:: Data for analysis ::
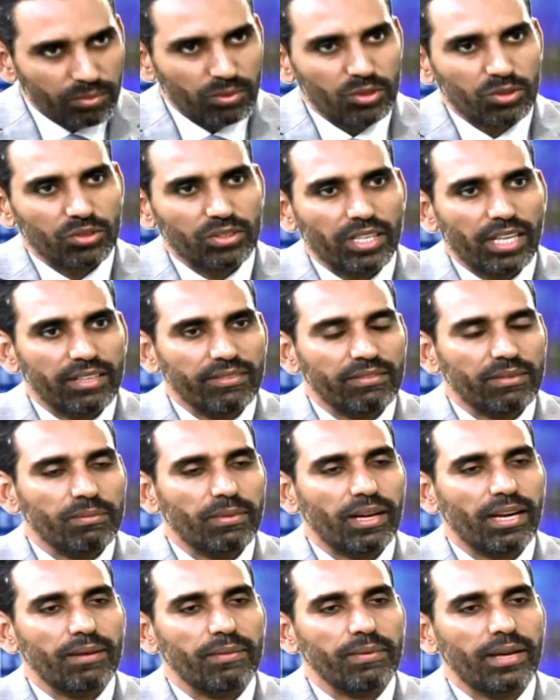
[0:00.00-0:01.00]
موجودان في
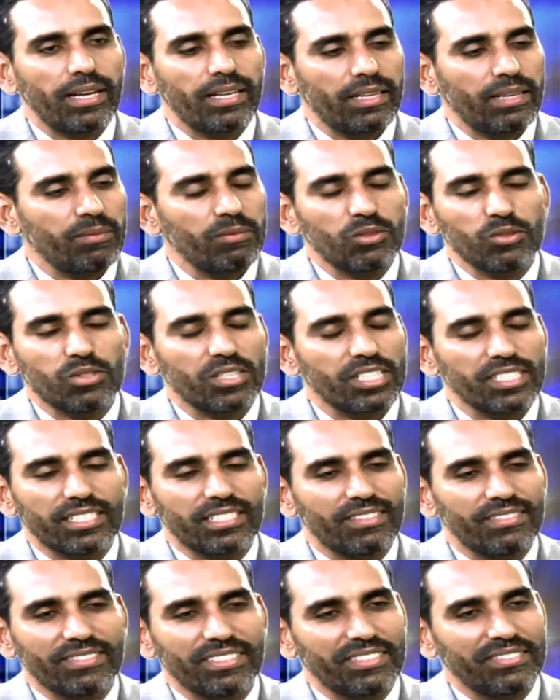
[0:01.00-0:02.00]
البرلمان لم
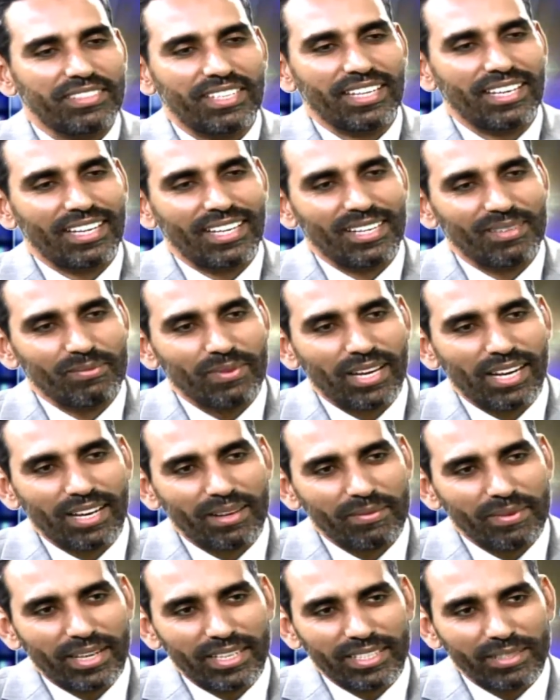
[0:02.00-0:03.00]
نسجل في فريق من
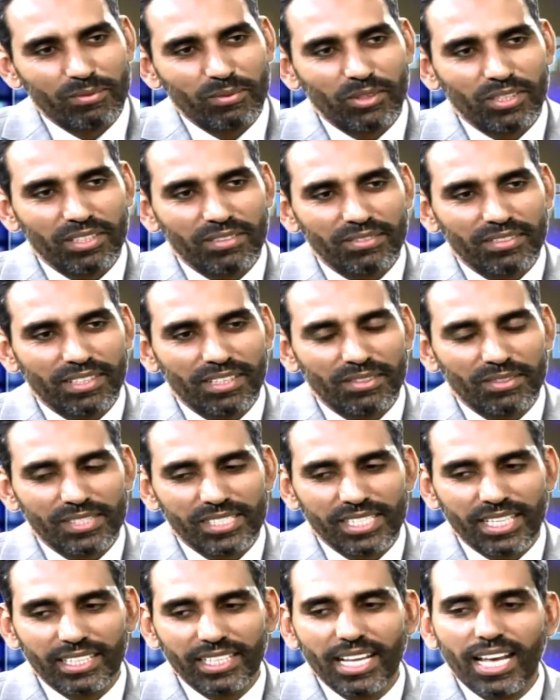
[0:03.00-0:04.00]
برلماني موقفنا
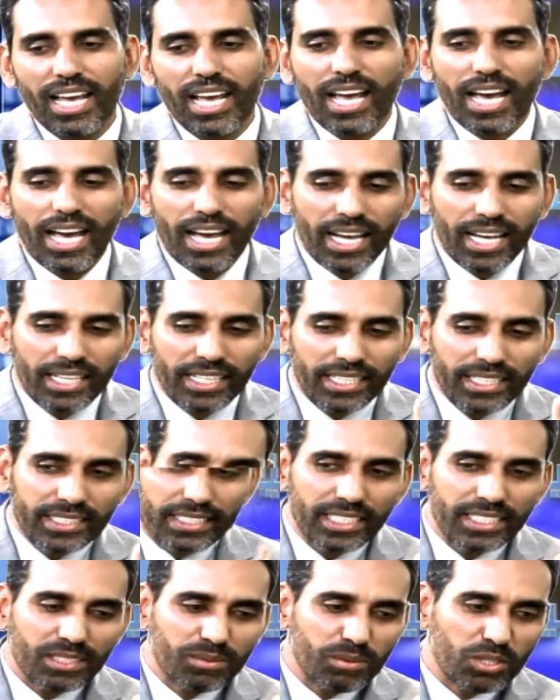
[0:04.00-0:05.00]
الوسط آه،
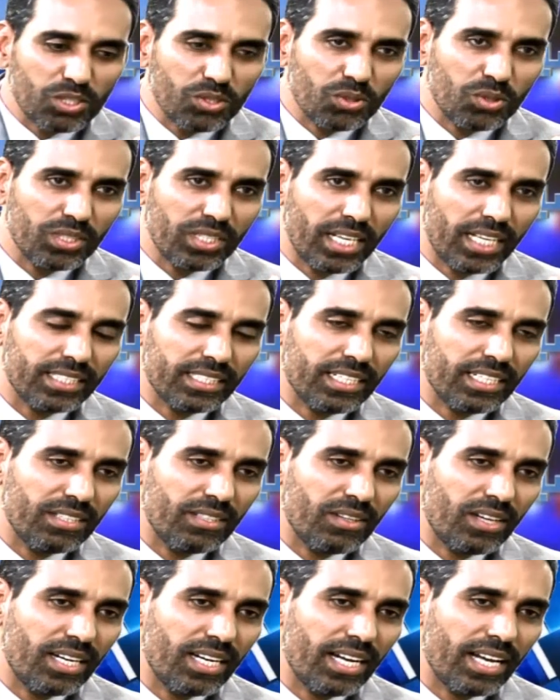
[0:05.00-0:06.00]
نتج مجهوداتنا
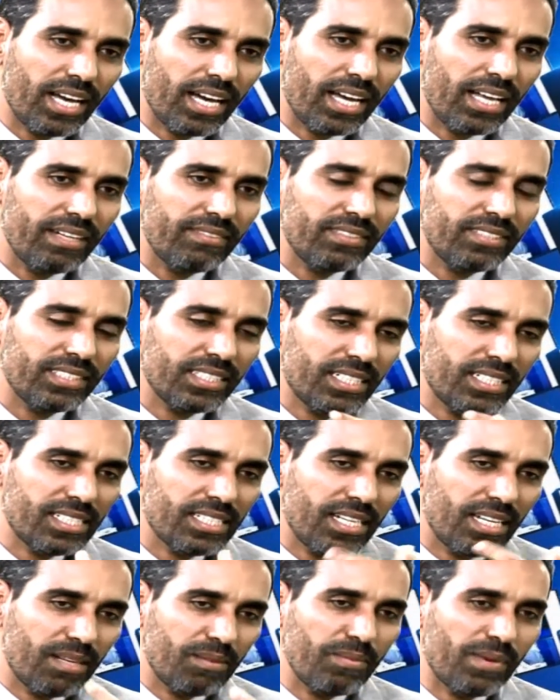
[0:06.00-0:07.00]
انه على الاقل في
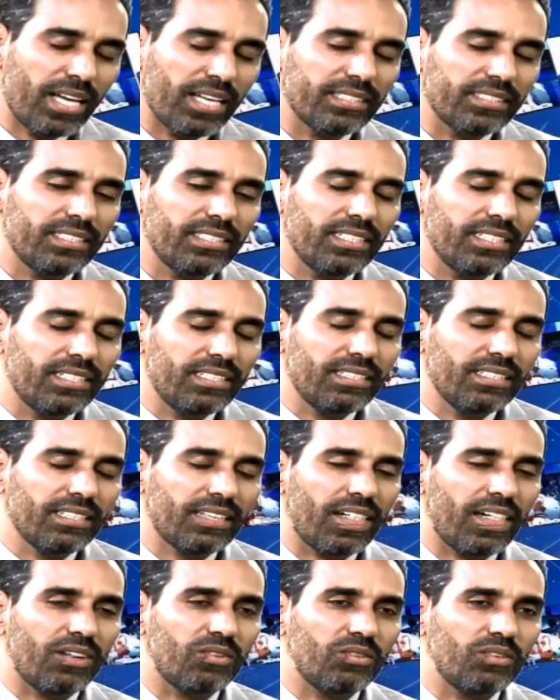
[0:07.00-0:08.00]
الجلسه الماضيه
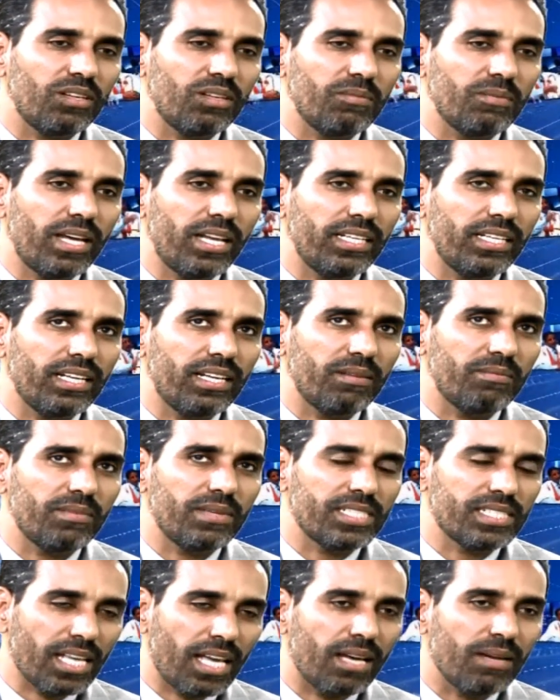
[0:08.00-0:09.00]
لقانون الماليه لما
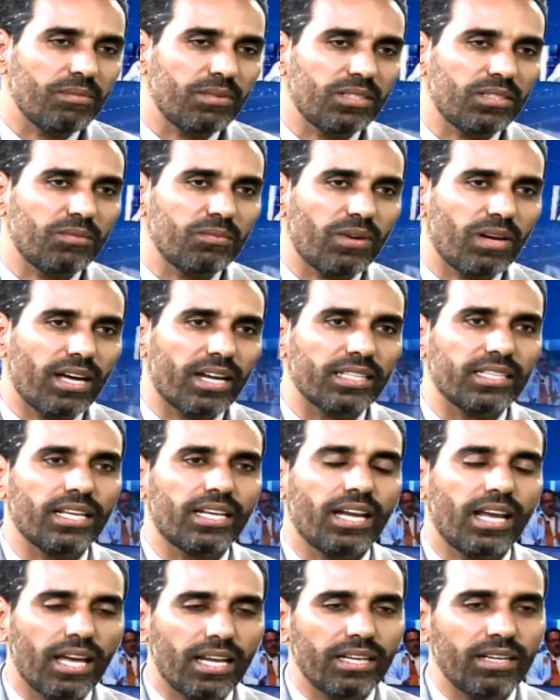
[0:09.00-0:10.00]
انسحبت المعارضه
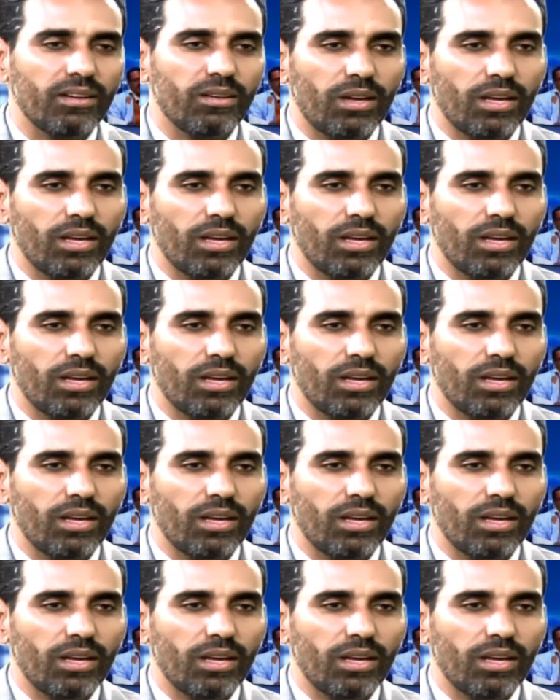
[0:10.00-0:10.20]
نحن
:::
(Exercise requirements):
Retype exactly the lines above, starting at the line containing "[0:03.00-0:04.00]" and ending with the last line, both included; leave out the pictures.

(Result of the task):
[0:03.00-0:04.00]
برلماني موقفنا
[0:04.00-0:05.00]
الوسط آه،
[0:05.00-0:06.00]
نتج مجهوداتنا
[0:06.00-0:07.00]
انه على الاقل في
[0:07.00-0:08.00]
الجلسه الماضيه
[0:08.00-0:09.00]
لقانون الماليه لما
[0:09.00-0:10.00]
انسحبت المعارضه
[0:10.00-0:10.20]
نحن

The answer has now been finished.